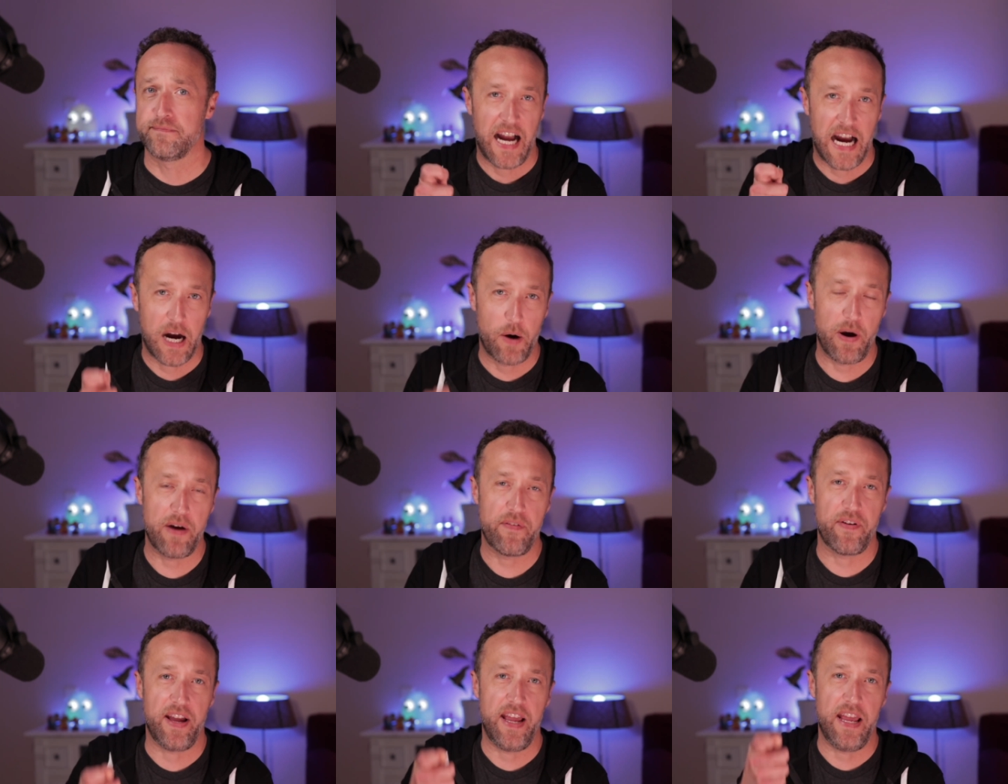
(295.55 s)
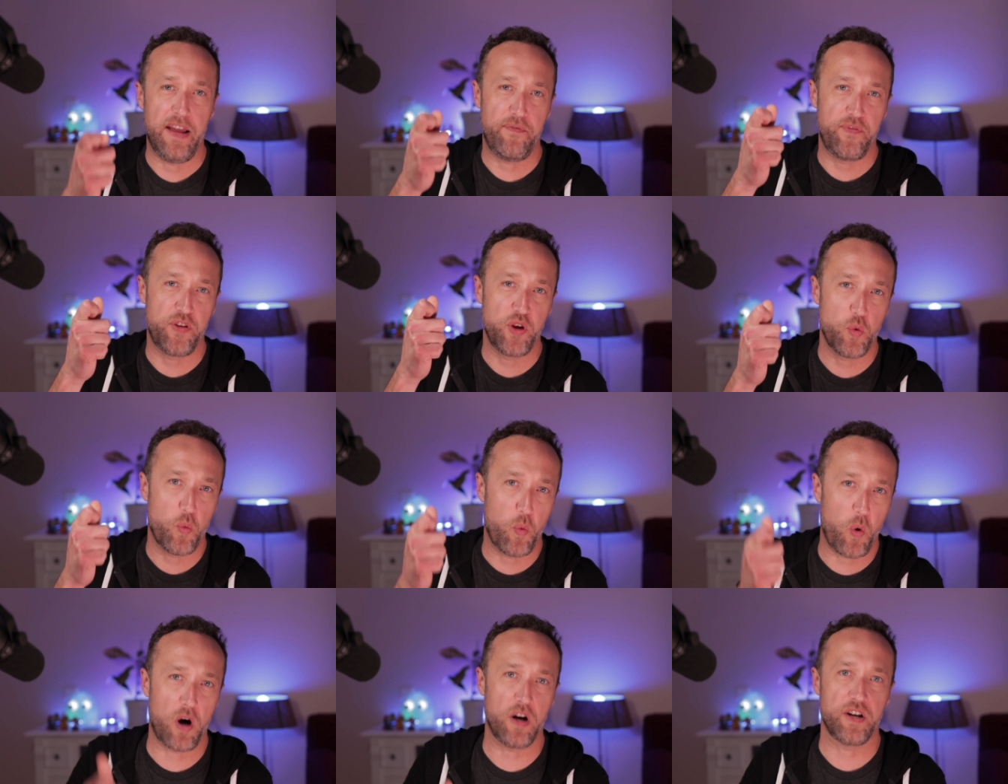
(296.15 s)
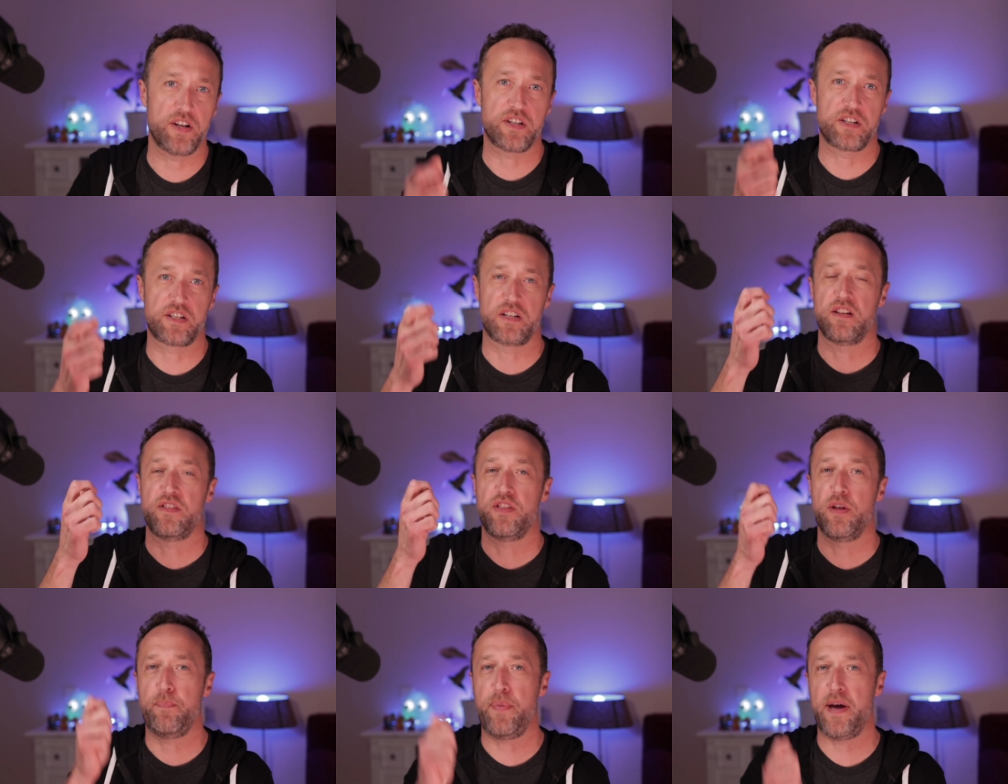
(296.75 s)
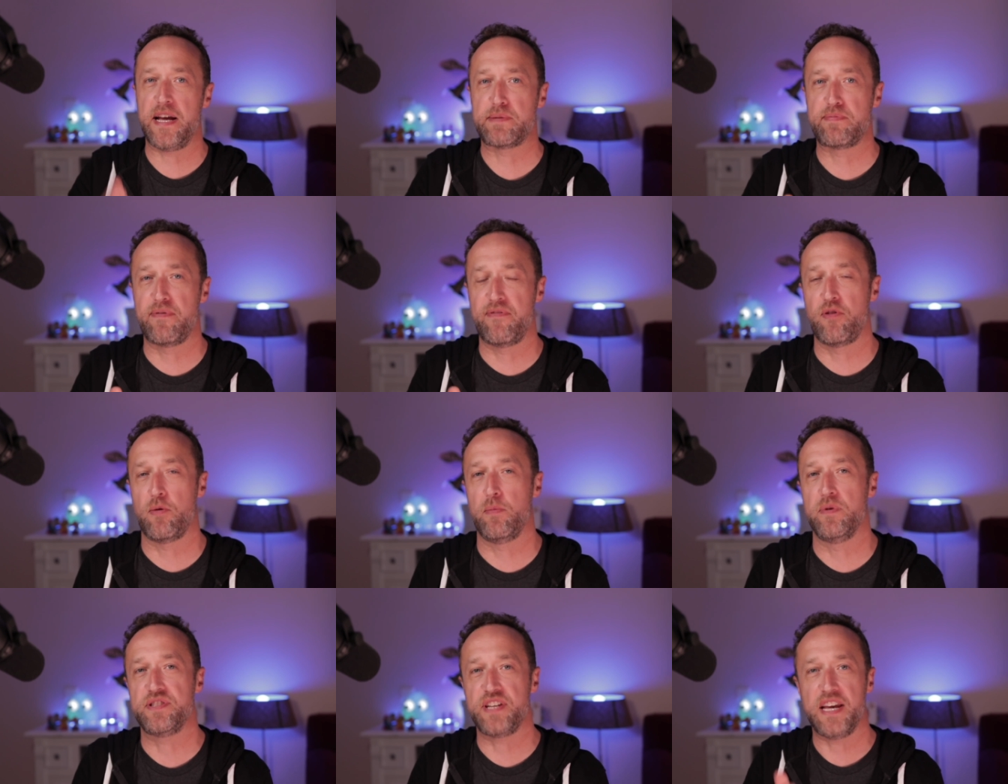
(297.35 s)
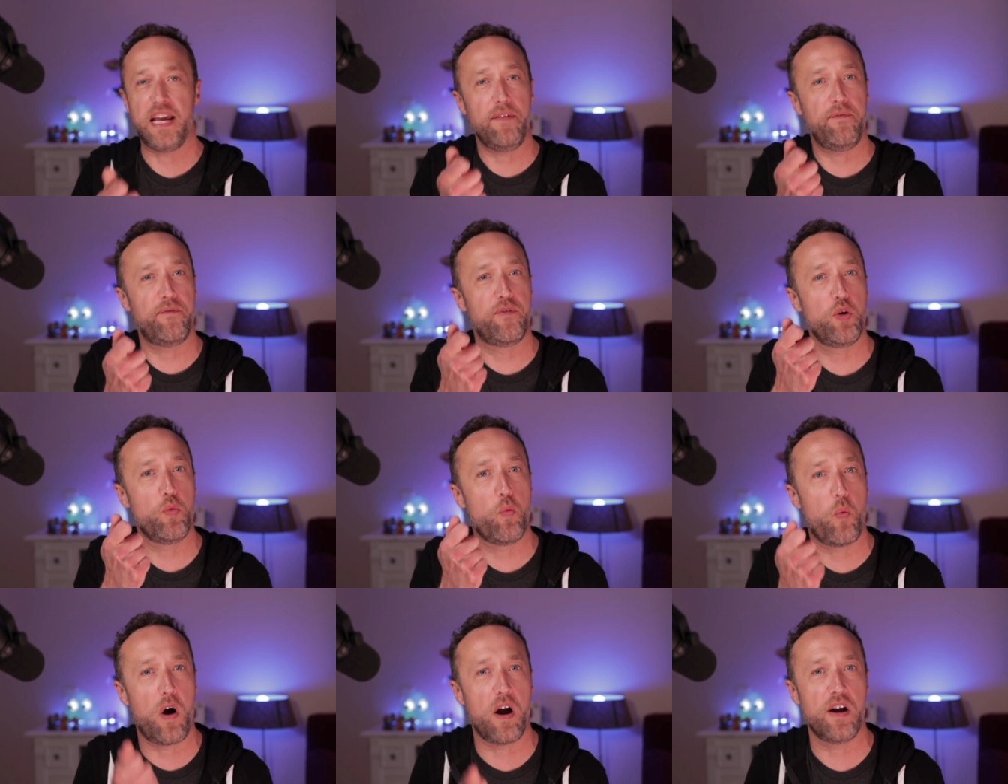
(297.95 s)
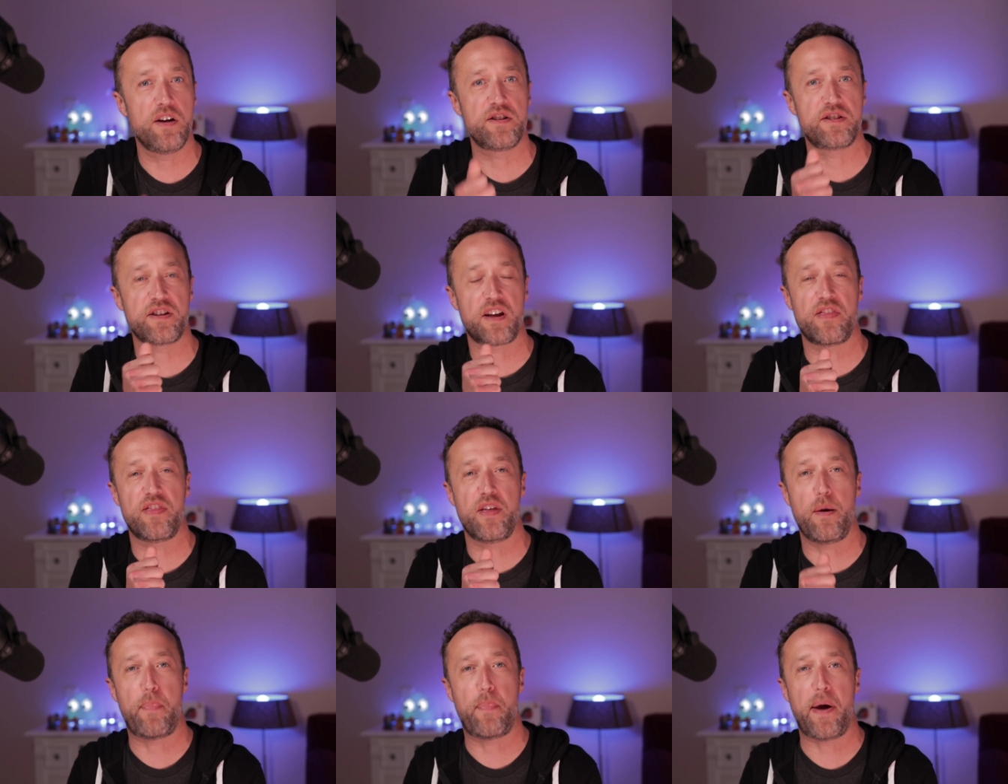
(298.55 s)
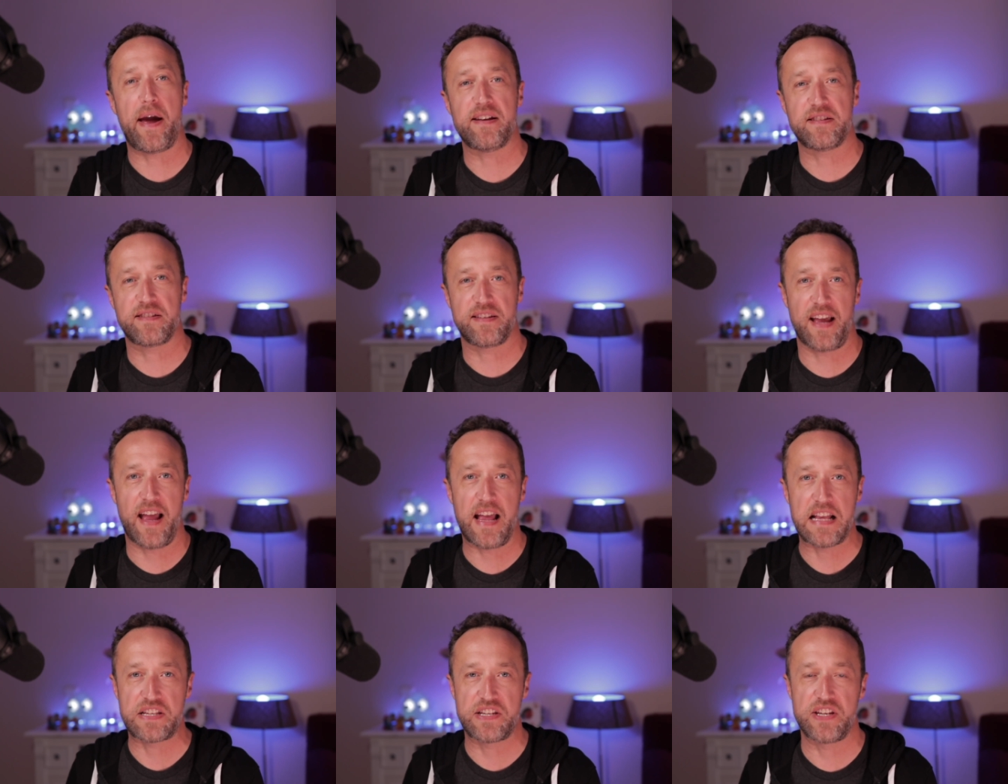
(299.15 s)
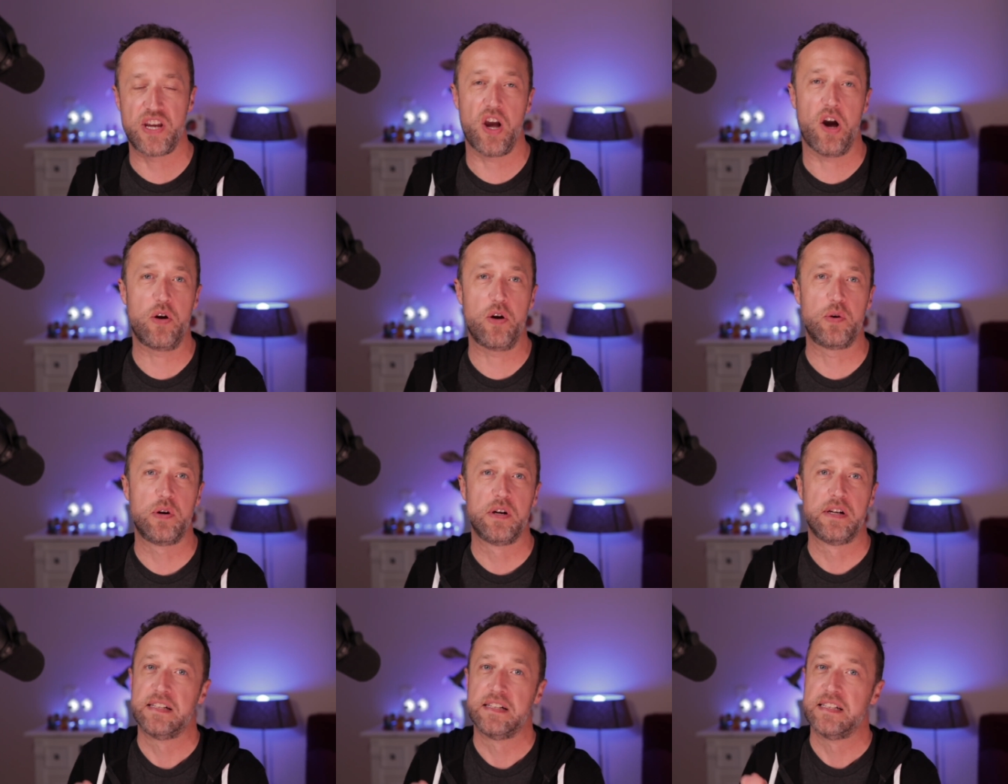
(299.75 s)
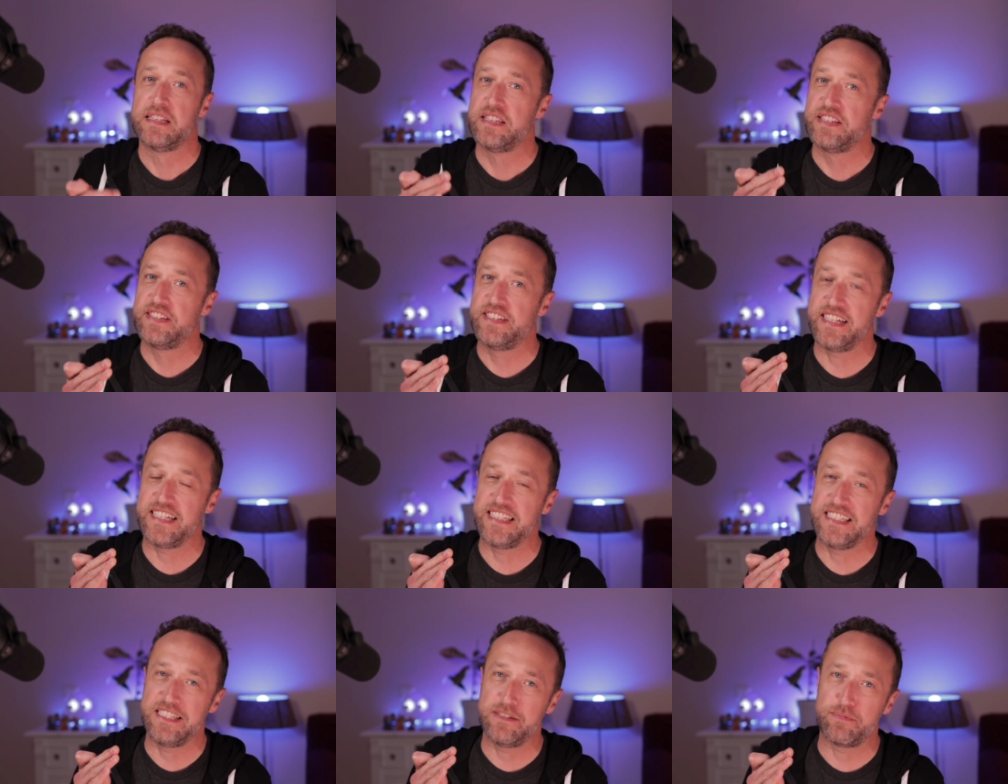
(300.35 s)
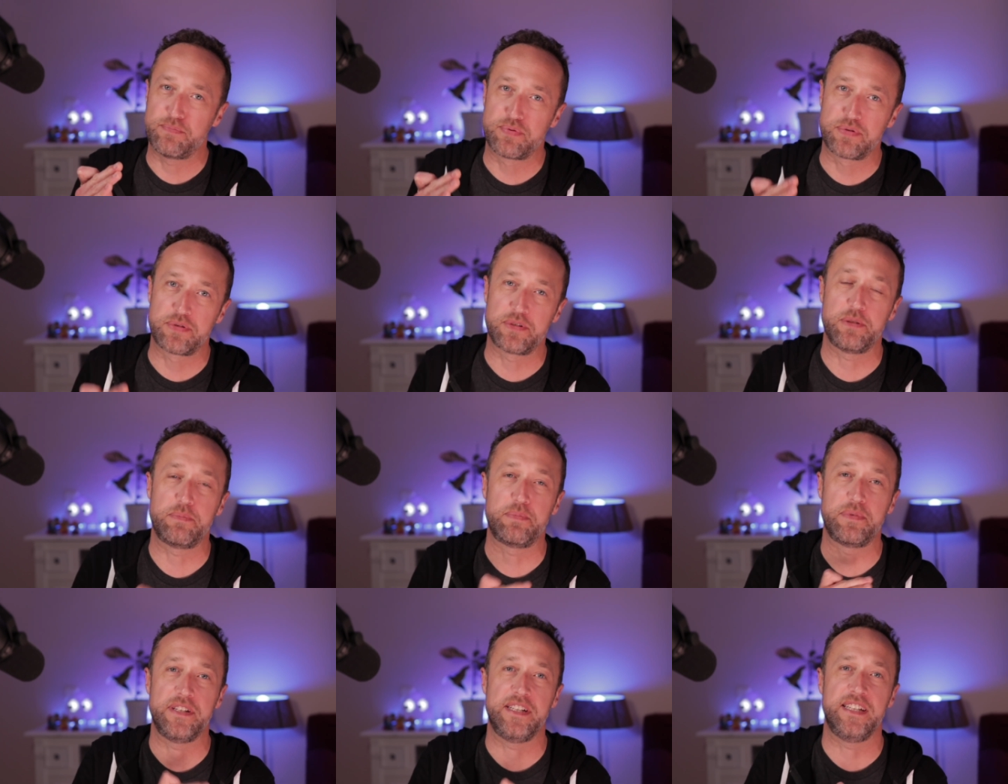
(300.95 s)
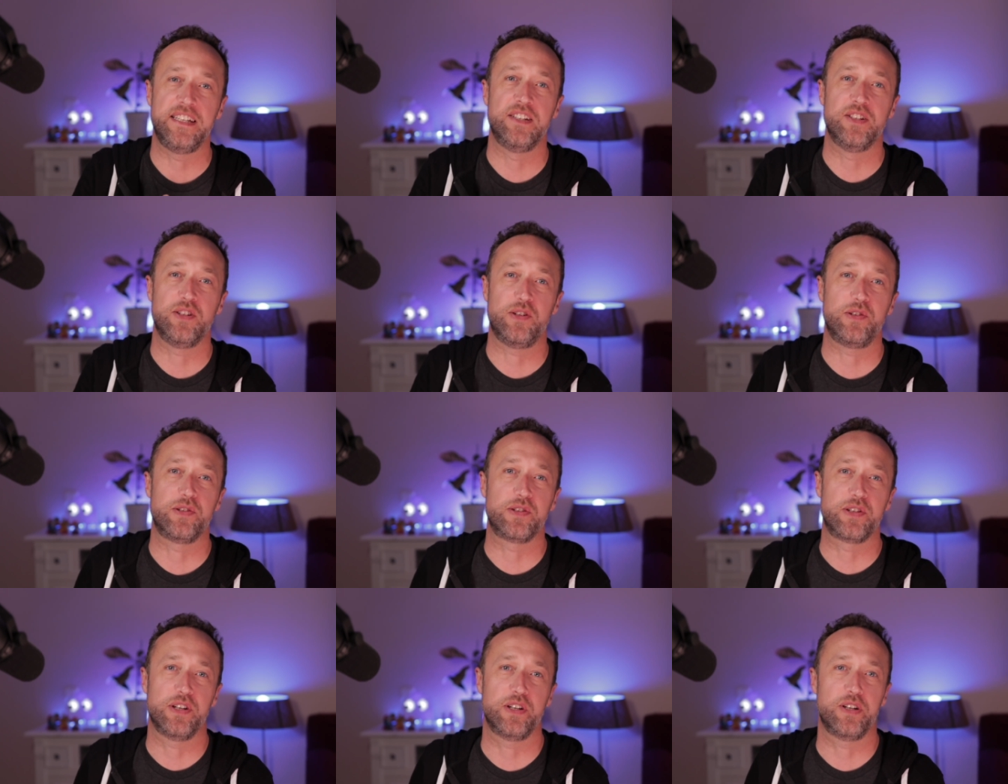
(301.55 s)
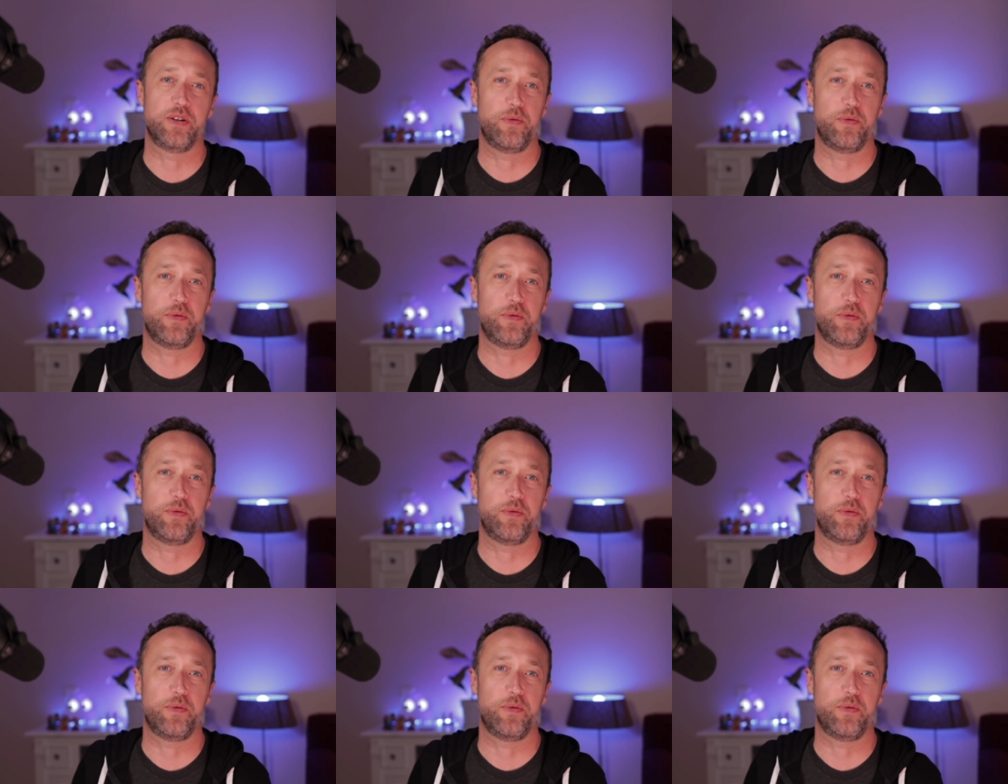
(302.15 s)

However, if you want the best performance, if you want the best SEO, then you're probably not going to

###

● **What to do**
After removing the pictures, restate the whole listing above word for word.

● **Exercise answer**
(295.55 s)
(296.15 s)
(296.75 s)
(297.35 s)
(297.95 s)
(298.55 s)
(299.15 s)
(299.75 s)
(300.35 s)
(300.95 s)
(301.55 s)
(302.15 s)

However, if you want the best performance, if you want the best SEO, then you're probably not going to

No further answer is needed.